Start to finish, print the entries exactly, and carry none of the pictures over.

PROVIDED INFORMATION:
BEGIN
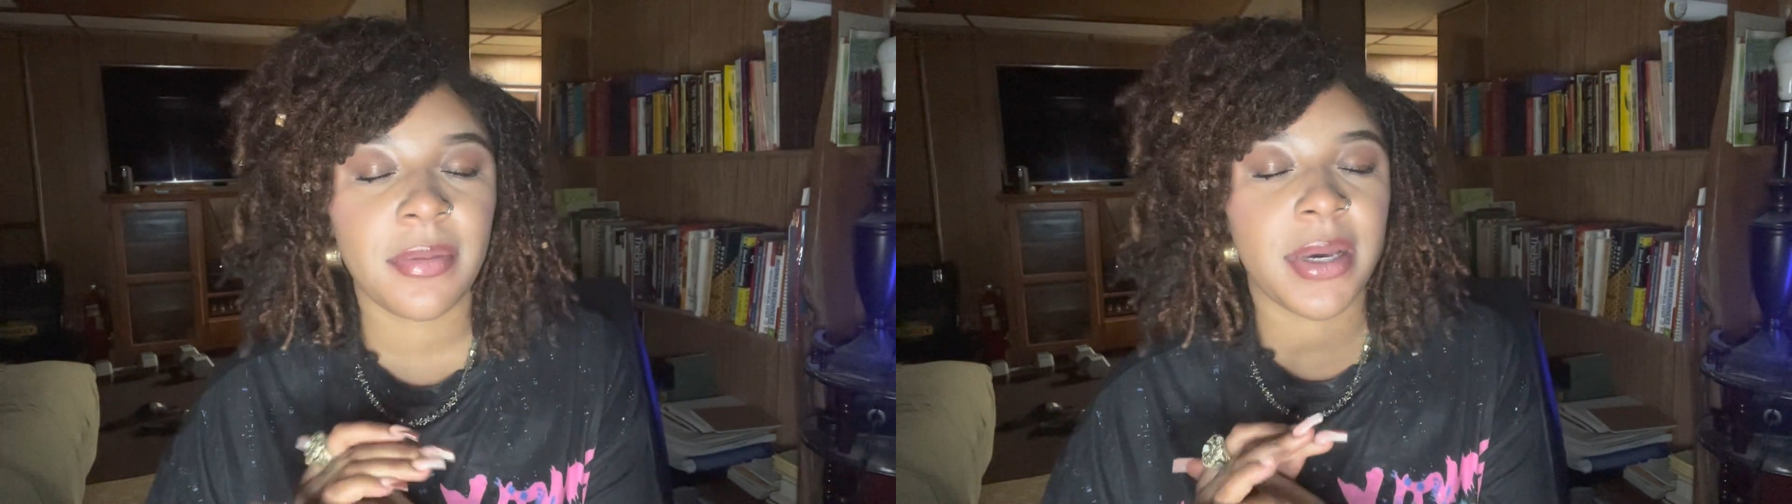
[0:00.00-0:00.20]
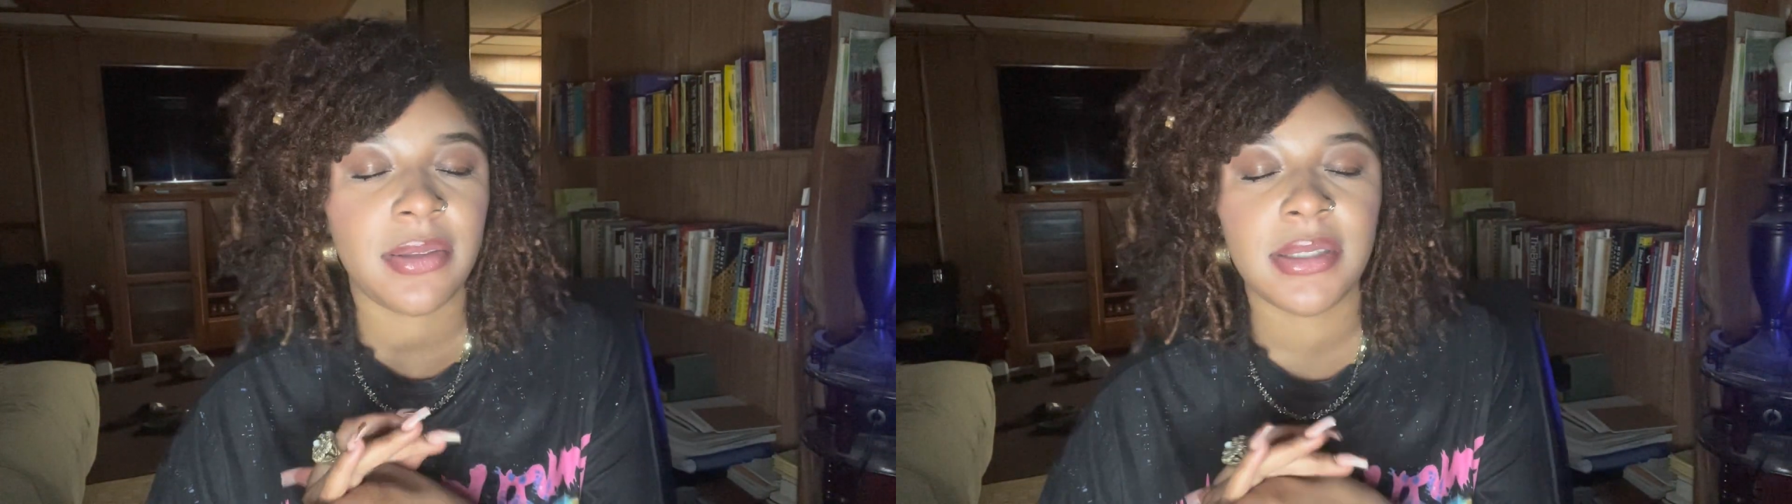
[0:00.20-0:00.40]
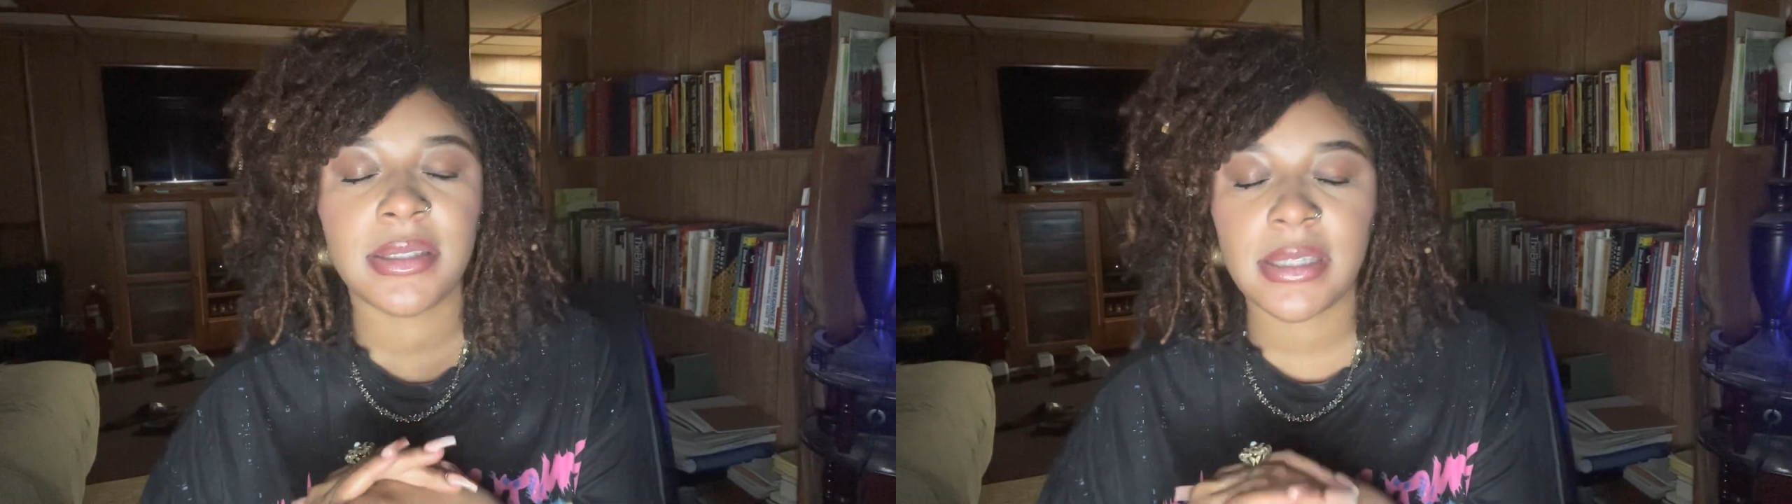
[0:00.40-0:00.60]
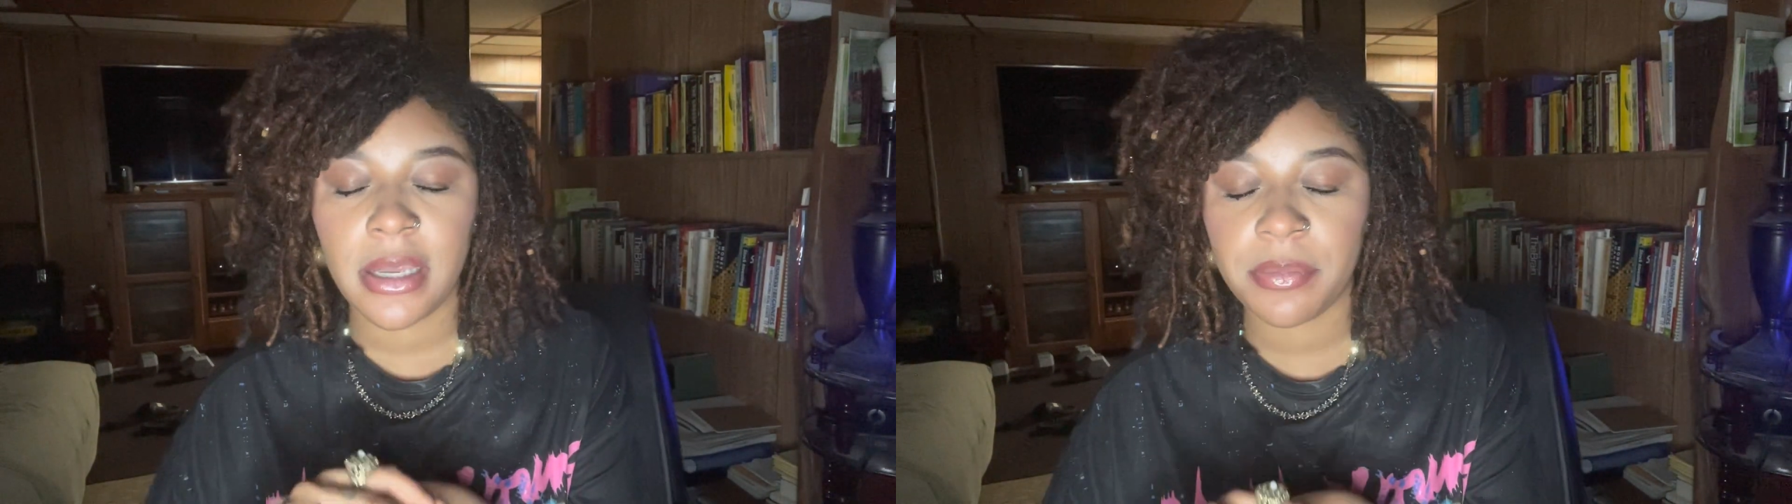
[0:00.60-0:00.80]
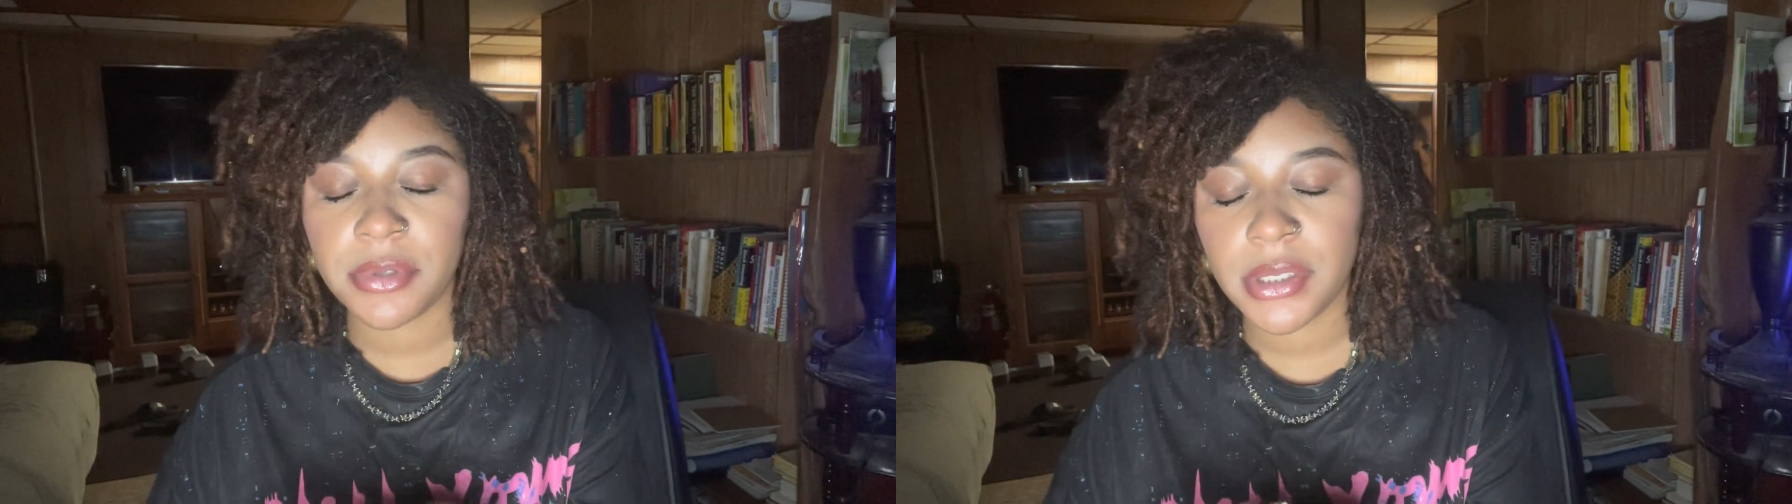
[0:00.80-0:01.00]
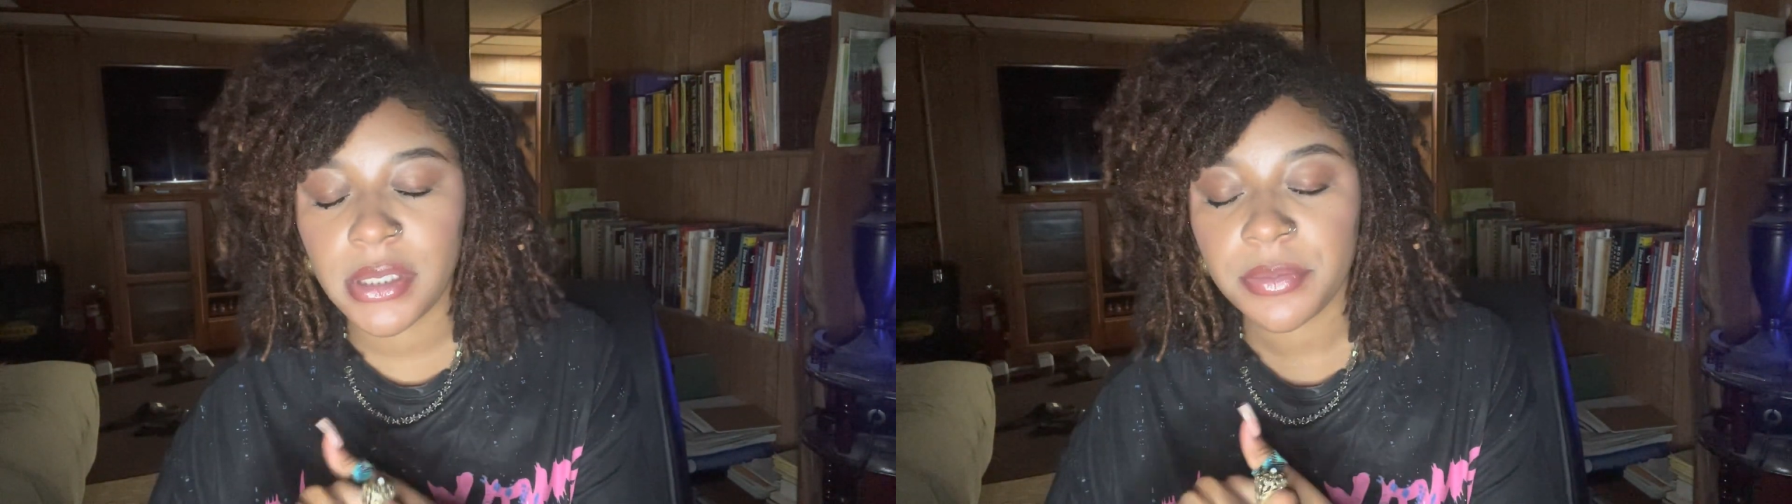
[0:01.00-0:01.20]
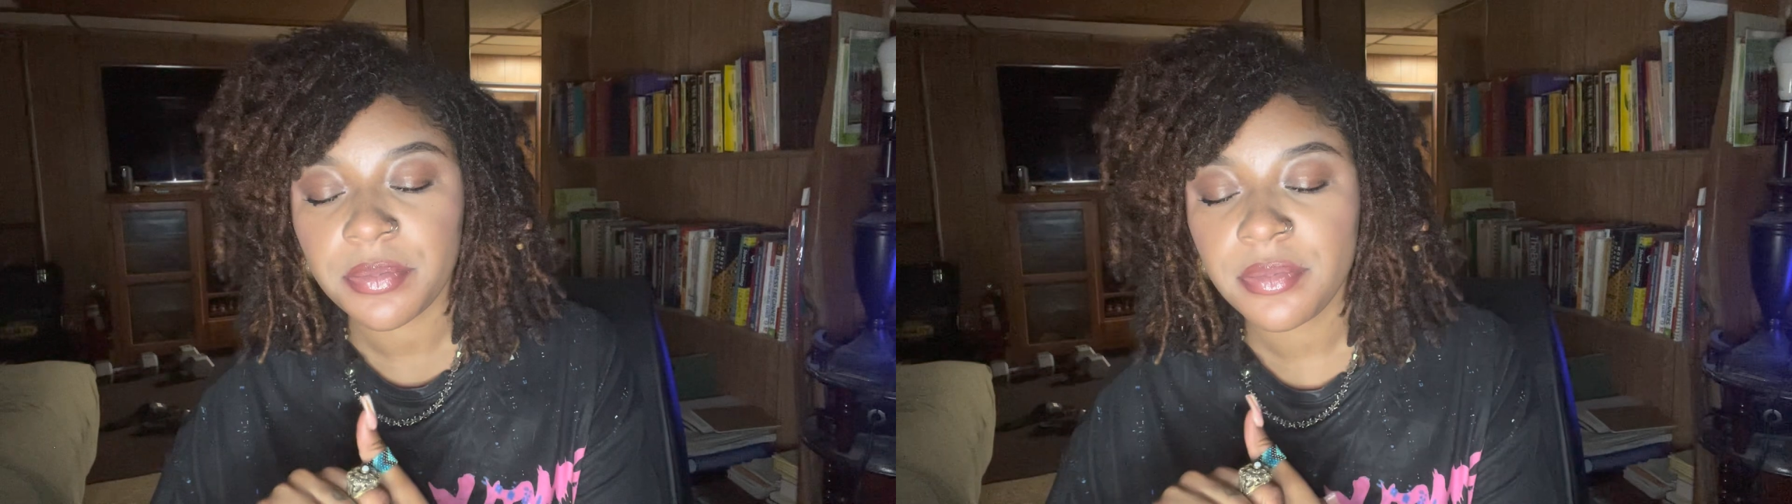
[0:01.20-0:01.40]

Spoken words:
about the disciples,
END
FINISHED EXERCISE:
[0:00.00-0:00.20]
[0:00.20-0:00.40]
[0:00.40-0:00.60]
[0:00.60-0:00.80]
[0:00.80-0:01.00]
[0:01.00-0:01.20]
[0:01.20-0:01.40]

Spoken words:
about the disciples,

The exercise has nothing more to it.